* [Exercise objective]
As you reproduce every line below, keep it exactly as written and leave out the images.

▽

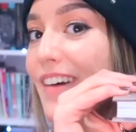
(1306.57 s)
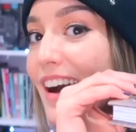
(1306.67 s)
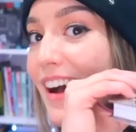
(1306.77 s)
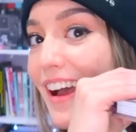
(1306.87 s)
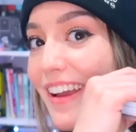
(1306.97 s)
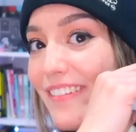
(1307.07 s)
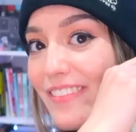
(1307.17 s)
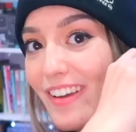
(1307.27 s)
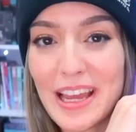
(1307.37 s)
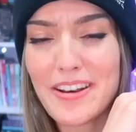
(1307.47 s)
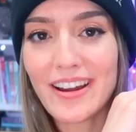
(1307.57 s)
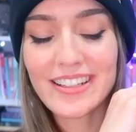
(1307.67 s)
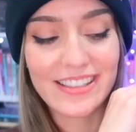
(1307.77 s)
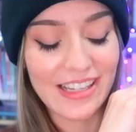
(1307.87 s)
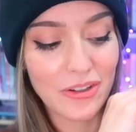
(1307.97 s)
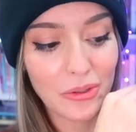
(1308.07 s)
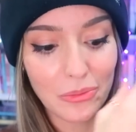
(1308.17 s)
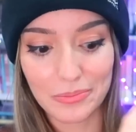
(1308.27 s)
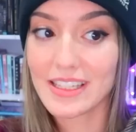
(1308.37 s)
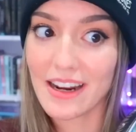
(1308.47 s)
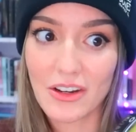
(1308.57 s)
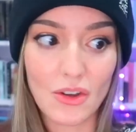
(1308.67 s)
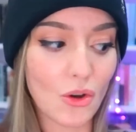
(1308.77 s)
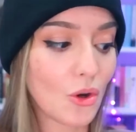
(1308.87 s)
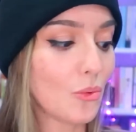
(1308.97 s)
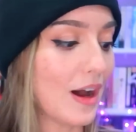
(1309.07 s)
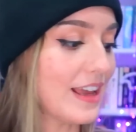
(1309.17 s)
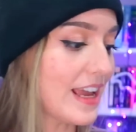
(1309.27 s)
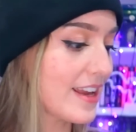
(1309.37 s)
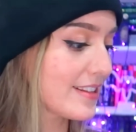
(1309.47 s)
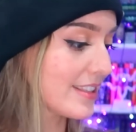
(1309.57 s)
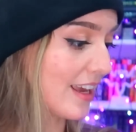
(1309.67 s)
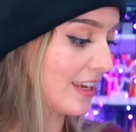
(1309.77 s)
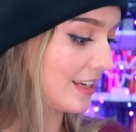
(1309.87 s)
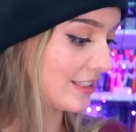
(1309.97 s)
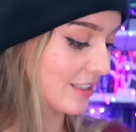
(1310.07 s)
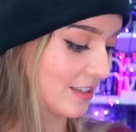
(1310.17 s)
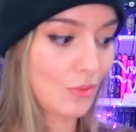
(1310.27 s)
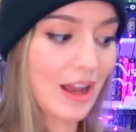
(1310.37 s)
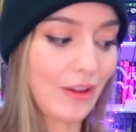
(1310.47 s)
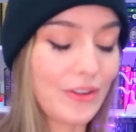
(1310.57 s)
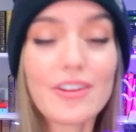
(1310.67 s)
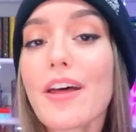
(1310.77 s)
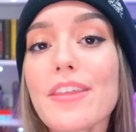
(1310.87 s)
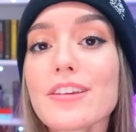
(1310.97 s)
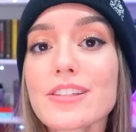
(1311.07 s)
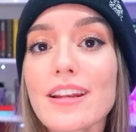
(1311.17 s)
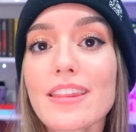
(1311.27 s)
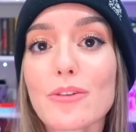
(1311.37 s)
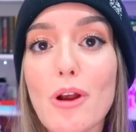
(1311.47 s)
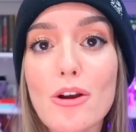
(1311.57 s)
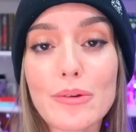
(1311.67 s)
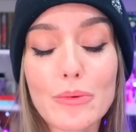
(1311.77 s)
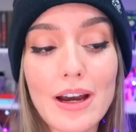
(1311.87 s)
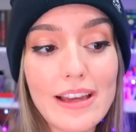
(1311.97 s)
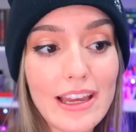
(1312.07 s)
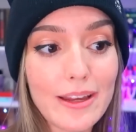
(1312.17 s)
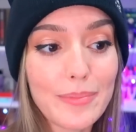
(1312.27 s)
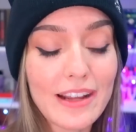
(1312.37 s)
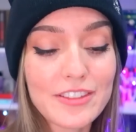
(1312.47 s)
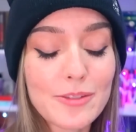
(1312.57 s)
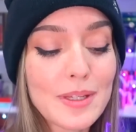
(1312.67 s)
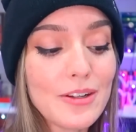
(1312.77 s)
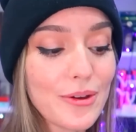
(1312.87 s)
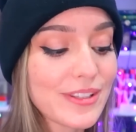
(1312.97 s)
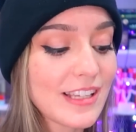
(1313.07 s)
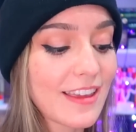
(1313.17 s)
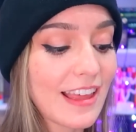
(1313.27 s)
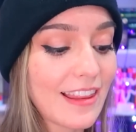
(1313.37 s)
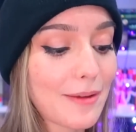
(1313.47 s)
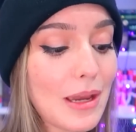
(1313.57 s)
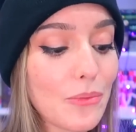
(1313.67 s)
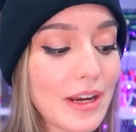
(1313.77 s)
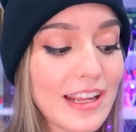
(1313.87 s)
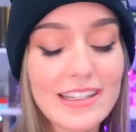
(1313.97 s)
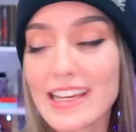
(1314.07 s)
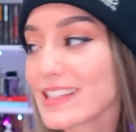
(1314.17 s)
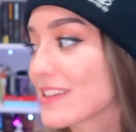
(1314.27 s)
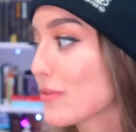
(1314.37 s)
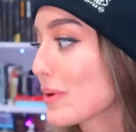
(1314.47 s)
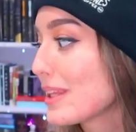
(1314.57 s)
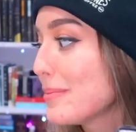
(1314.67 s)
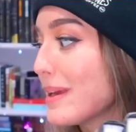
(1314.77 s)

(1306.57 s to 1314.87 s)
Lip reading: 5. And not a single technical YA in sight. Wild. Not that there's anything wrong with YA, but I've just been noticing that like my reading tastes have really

△

* [Problem solution]
(1306.57 s)
(1306.67 s)
(1306.77 s)
(1306.87 s)
(1306.97 s)
(1307.07 s)
(1307.17 s)
(1307.27 s)
(1307.37 s)
(1307.47 s)
(1307.57 s)
(1307.67 s)
(1307.77 s)
(1307.87 s)
(1307.97 s)
(1308.07 s)
(1308.17 s)
(1308.27 s)
(1308.37 s)
(1308.47 s)
(1308.57 s)
(1308.67 s)
(1308.77 s)
(1308.87 s)
(1308.97 s)
(1309.07 s)
(1309.17 s)
(1309.27 s)
(1309.37 s)
(1309.47 s)
(1309.57 s)
(1309.67 s)
(1309.77 s)
(1309.87 s)
(1309.97 s)
(1310.07 s)
(1310.17 s)
(1310.27 s)
(1310.37 s)
(1310.47 s)
(1310.57 s)
(1310.67 s)
(1310.77 s)
(1310.87 s)
(1310.97 s)
(1311.07 s)
(1311.17 s)
(1311.27 s)
(1311.37 s)
(1311.47 s)
(1311.57 s)
(1311.67 s)
(1311.77 s)
(1311.87 s)
(1311.97 s)
(1312.07 s)
(1312.17 s)
(1312.27 s)
(1312.37 s)
(1312.47 s)
(1312.57 s)
(1312.67 s)
(1312.77 s)
(1312.87 s)
(1312.97 s)
(1313.07 s)
(1313.17 s)
(1313.27 s)
(1313.37 s)
(1313.47 s)
(1313.57 s)
(1313.67 s)
(1313.77 s)
(1313.87 s)
(1313.97 s)
(1314.07 s)
(1314.17 s)
(1314.27 s)
(1314.37 s)
(1314.47 s)
(1314.57 s)
(1314.67 s)
(1314.77 s)

(1306.57 s to 1314.87 s)
Lip reading: 5. And not a single technical YA in sight. Wild. Not that there's anything wrong with YA, but I've just been noticing that like my reading tastes have really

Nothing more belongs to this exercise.